Try it: In the records below, the part to copy starts at the line containing "[00:11:26.20 to 00:11:27.20]" and goes to the last line; output it exactly, without pictures.

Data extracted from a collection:
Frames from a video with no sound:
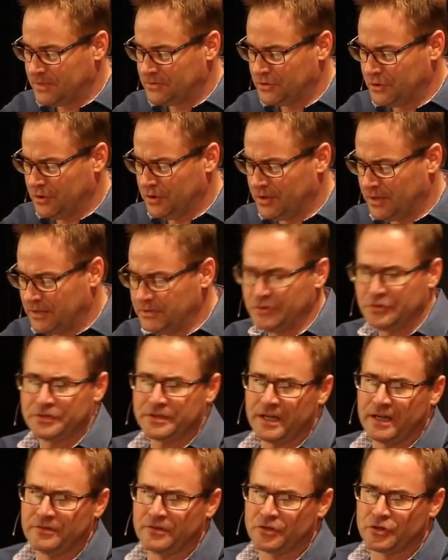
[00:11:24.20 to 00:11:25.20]
So you can
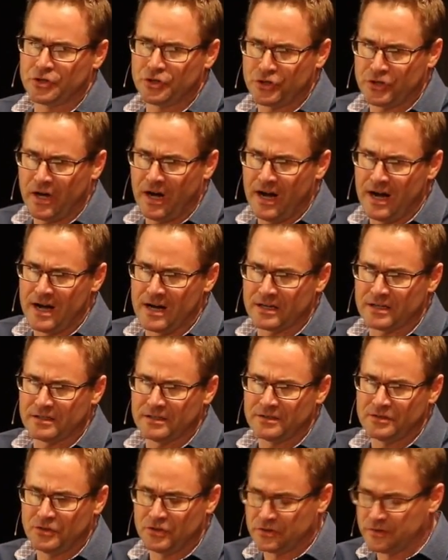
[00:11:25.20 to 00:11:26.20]
understand their
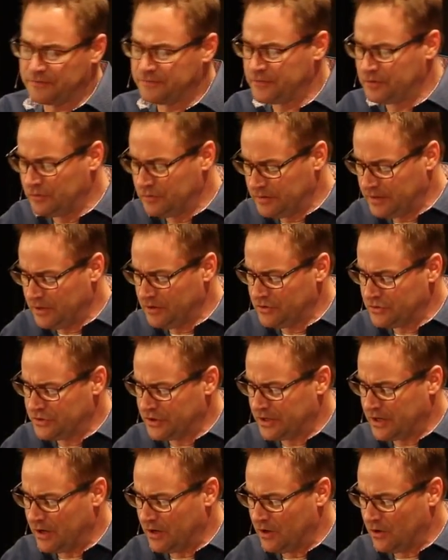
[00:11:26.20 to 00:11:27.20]
shock just a few
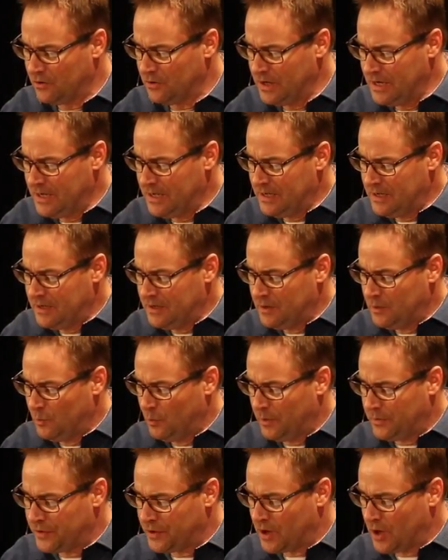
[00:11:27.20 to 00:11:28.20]
years ago
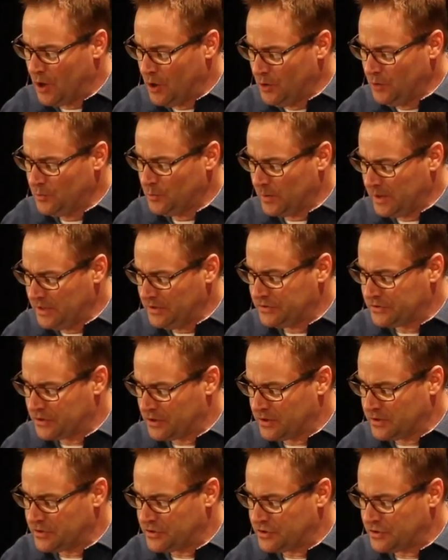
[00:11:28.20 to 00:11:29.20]
when their own
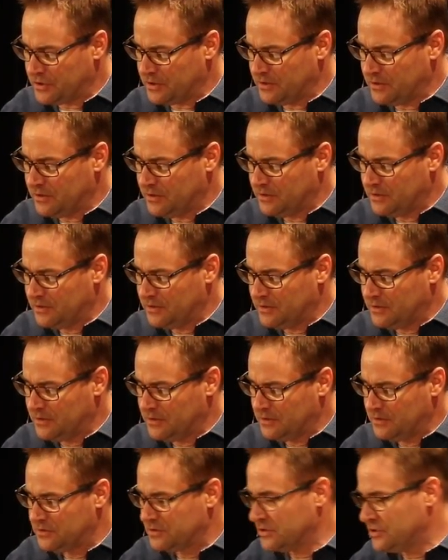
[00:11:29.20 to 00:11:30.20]
research
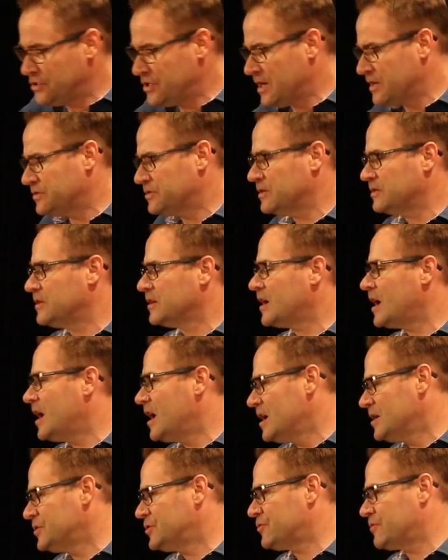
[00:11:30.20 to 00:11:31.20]
suggested the
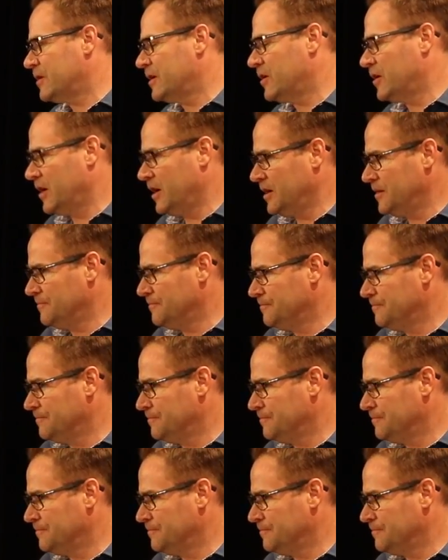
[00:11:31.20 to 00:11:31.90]
contrary.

Worked solution:
[00:11:26.20 to 00:11:27.20]
shock just a few
[00:11:27.20 to 00:11:28.20]
years ago
[00:11:28.20 to 00:11:29.20]
when their own
[00:11:29.20 to 00:11:30.20]
research
[00:11:30.20 to 00:11:31.20]
suggested the
[00:11:31.20 to 00:11:31.90]
contrary.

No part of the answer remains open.